1. avatar says

    Hello Mike,

    Are there any exam tips for this September sitting please?

    And oh by the way, the is this a dagger I see before me is from Macbeth….. I loved that play… you “soliloquyed” it well…. and I love the way you teach.. thank you for the great work

  2. avatar says

    Hi sir,
    I have a confusion about the concept of taking lower of present value of minimum lease payments & fair value, because in notes it says that implicit interest rate causes the present value of lease payments & residual value to be equal to fair value of asset, so how can the present value of lease payments be higher than fair value of asset & if it is then wouldn’t it be understating the liability if we take the lower of i.e. fair value, in the obligations account, because the liability that exists at present is the present value of lease payments & the interest should be accruing on that amount instead of fair value.

  3. Profile photo of nkmile64 says

    Great lecture from a great tutor!
    Thank you sir and please spare some of your time to clarify the following points:

    (a) In the reconciliation of Min Lease Payments with PV section of the notes, you mentioned a GROSS and a NET presentation option. Are both of these required or just one of them?

    (b) In the GROSS presentation method you refer to “Finance Lease Interest not yet accrued”. Is this interest calculated for the remaining years of the lease term? What exactlly is that?

    • avatar says

      Bcz it misleads the users of financial statements,finance leases used to be off balance sheet:no asset recorded no liability recorded hence an increase in ROCE and lower gearing so IAS 17 was introduced

    • avatar says

      I believe it is because in the UK in particular we are followers of a principles based system – rather than a rules based one.
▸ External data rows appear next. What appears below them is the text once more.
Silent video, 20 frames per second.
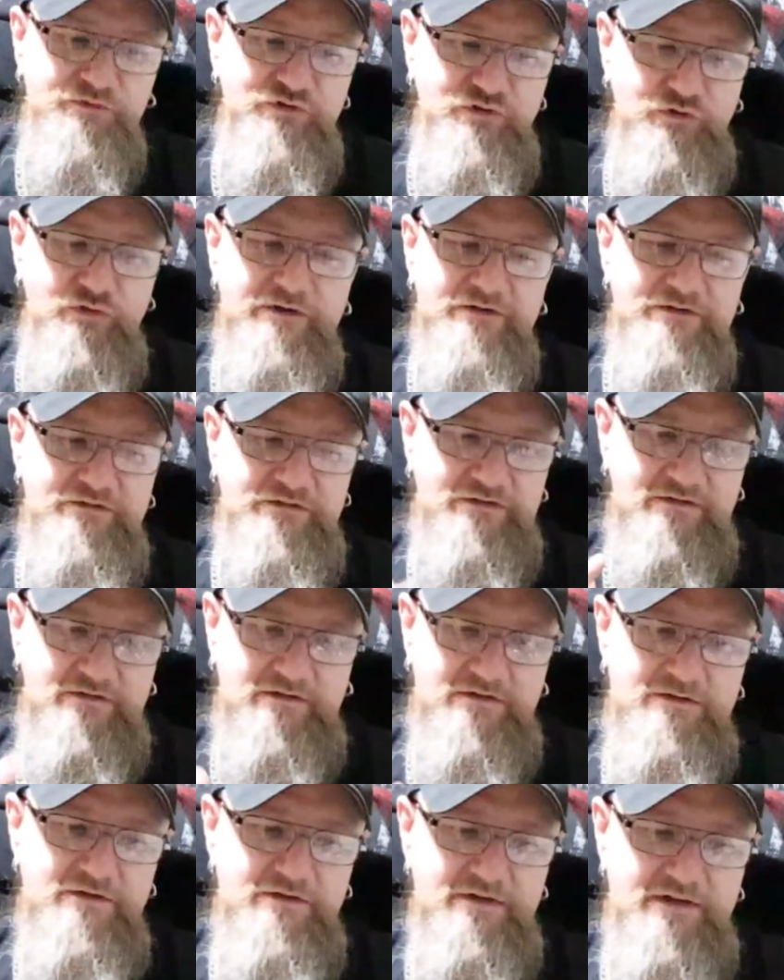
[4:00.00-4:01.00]
choice
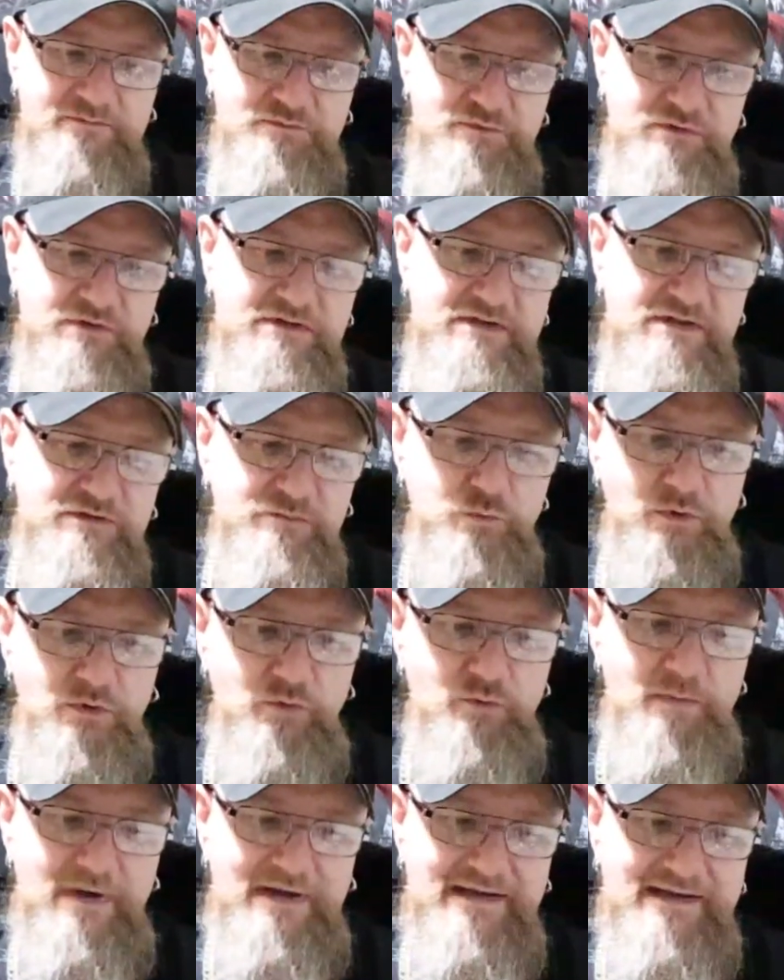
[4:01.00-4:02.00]
that they've put in this
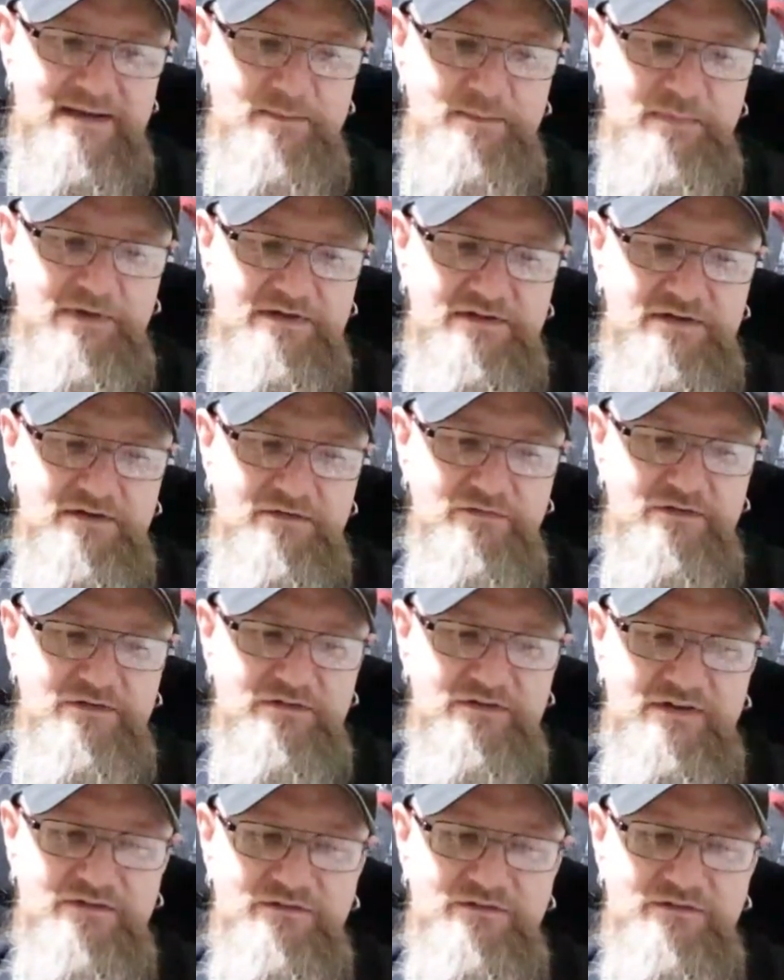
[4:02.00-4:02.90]
will make a big difference.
In america you have a rules based system meaning that you can in someways legally mislead the users of financial statements as the way that you have presented an item in your accounts is not breaking the law but presents your company in a more favorable light.

      Substance over form is a way of adhering to the qualitative characteristics of the conceptual framework. Faithful representation which is related to this substance over form concept requires that ” financial information must not only represent relevant phenomena but must faithfully represent the phenomena that is purports to represent.”

      In my head I think of substance as a generic categorization e.g Plant and Machinery is capitalized as a Non Current Asset.

      To give an example lets say the law allowed you to categorize something as an orange even though these oranges are not real oranges but round pieces of plastic in an orange skin. What would be the right thing to do for people wanting information about the product you were selling – would it not be misleading to tell people that what you are holding are oranges?

  4. Profile photo of MikeLittle says

    Haymd, there are numerous replies by the opentuition team that repeatedly say “you can’t! It’s the only way we can keep the site free”

    Why would you want to spoil it for generations of students still to benefit from this free site.